What the task requires: Every line from the one with "(2049.10 s to 2050.00 s)" to the end of the listing below must be printed exactly, with no other text and no pictures.

Records provided:
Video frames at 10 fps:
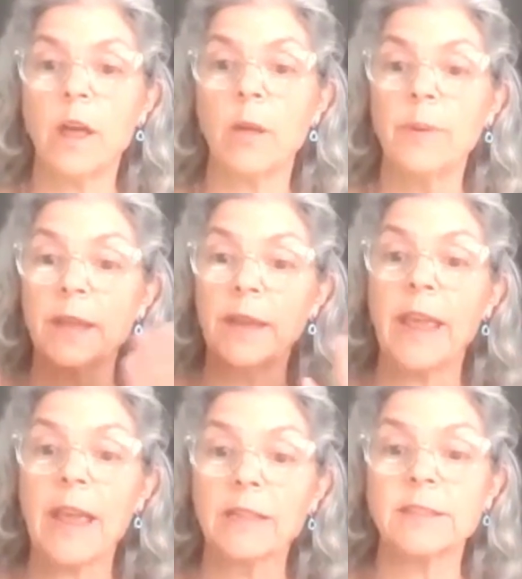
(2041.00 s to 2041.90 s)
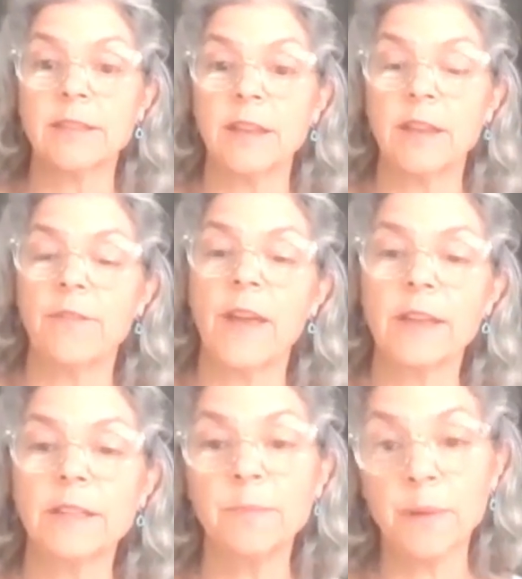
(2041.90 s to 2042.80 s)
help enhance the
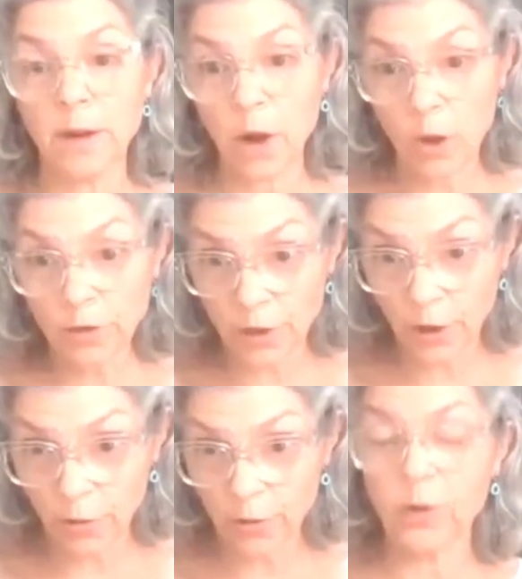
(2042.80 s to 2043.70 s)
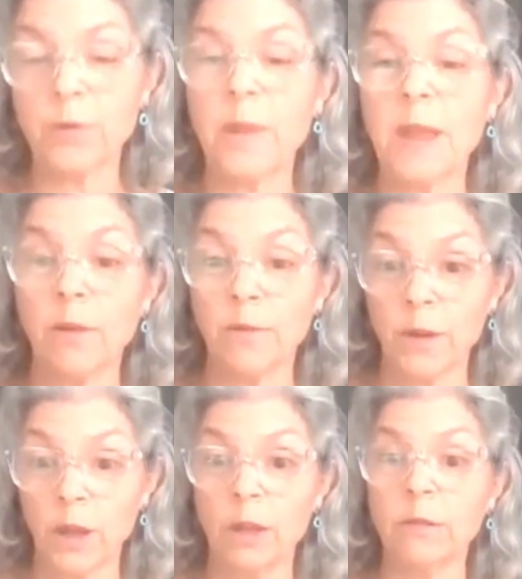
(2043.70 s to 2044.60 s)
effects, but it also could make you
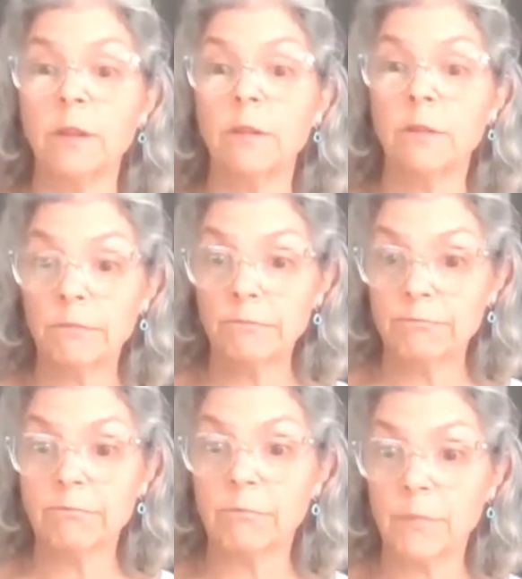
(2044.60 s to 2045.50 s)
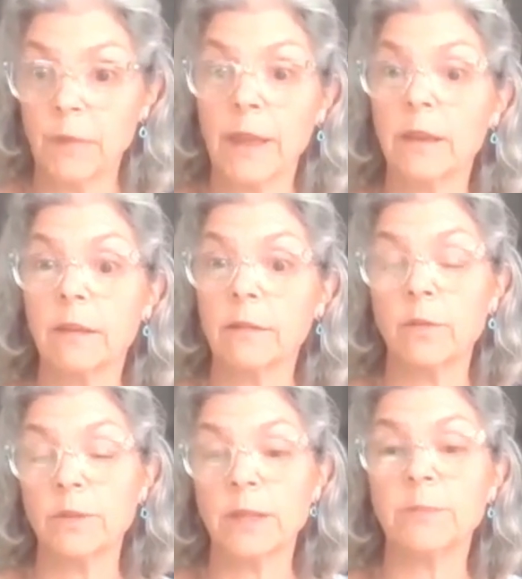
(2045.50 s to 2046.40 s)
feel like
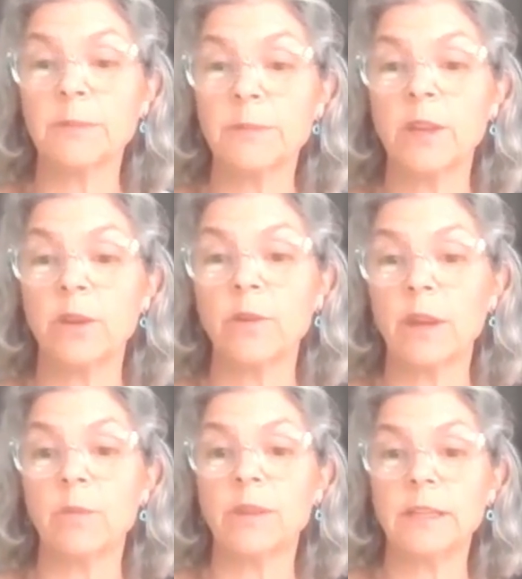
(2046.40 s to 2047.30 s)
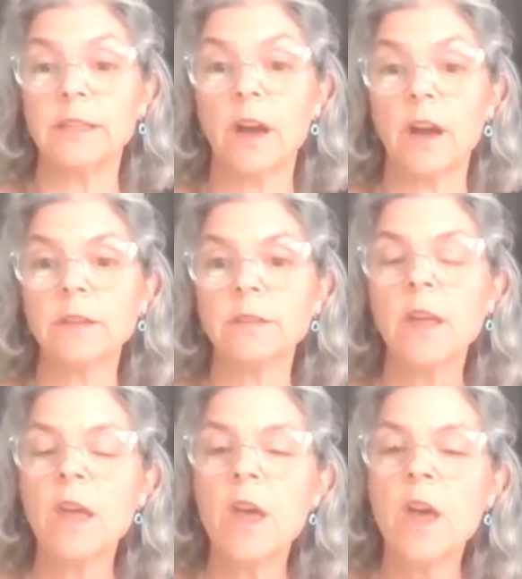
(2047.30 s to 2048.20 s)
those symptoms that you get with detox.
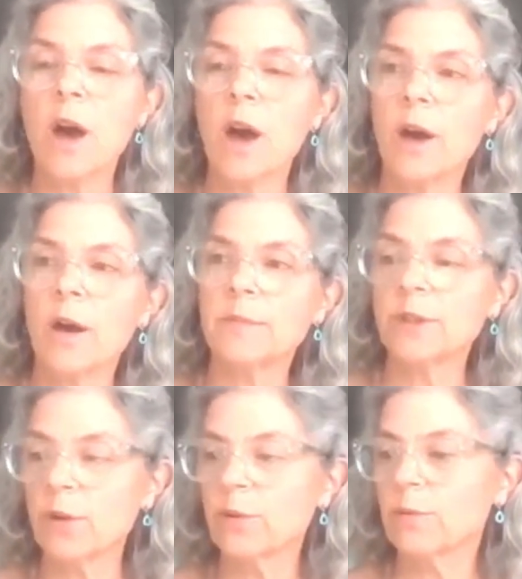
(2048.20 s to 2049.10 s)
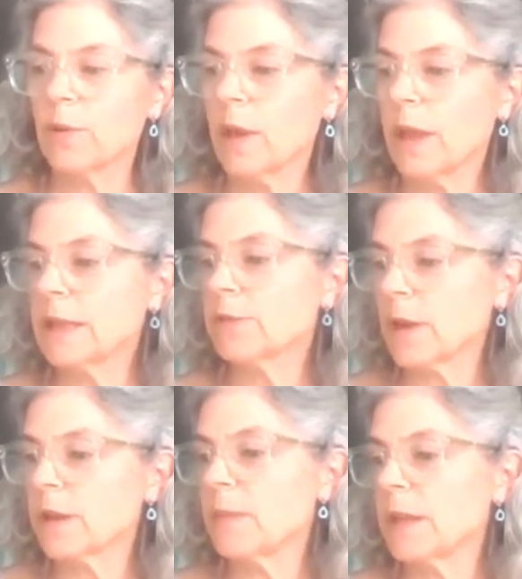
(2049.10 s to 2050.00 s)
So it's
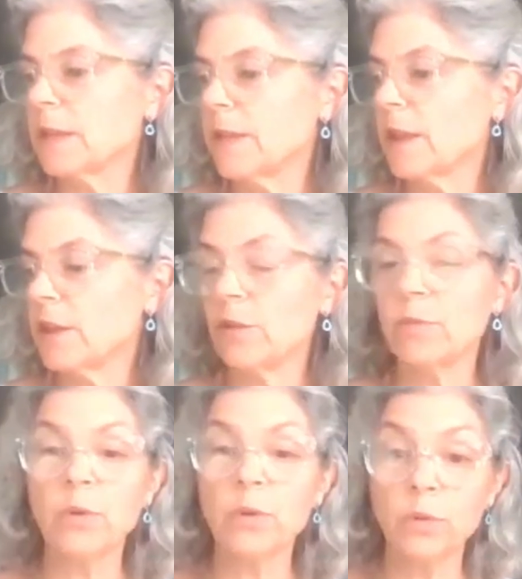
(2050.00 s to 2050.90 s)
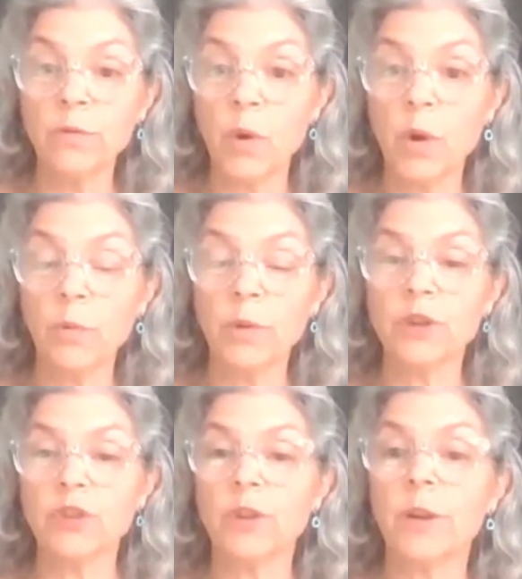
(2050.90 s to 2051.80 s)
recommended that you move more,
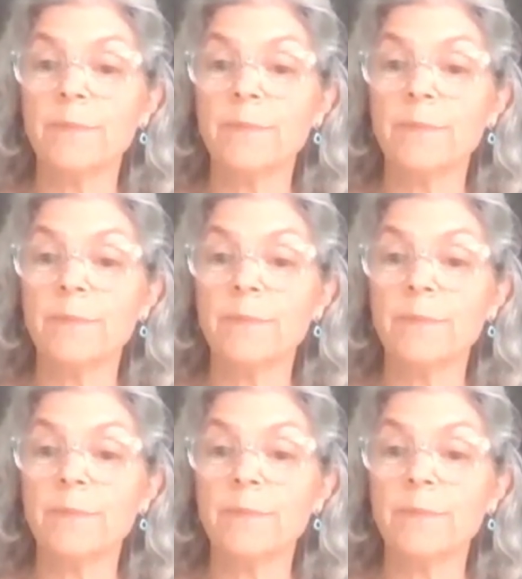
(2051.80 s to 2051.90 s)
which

Exercise response:
(2049.10 s to 2050.00 s)
So it's
(2050.00 s to 2050.90 s)
(2050.90 s to 2051.80 s)
recommended that you move more,
(2051.80 s to 2051.90 s)
which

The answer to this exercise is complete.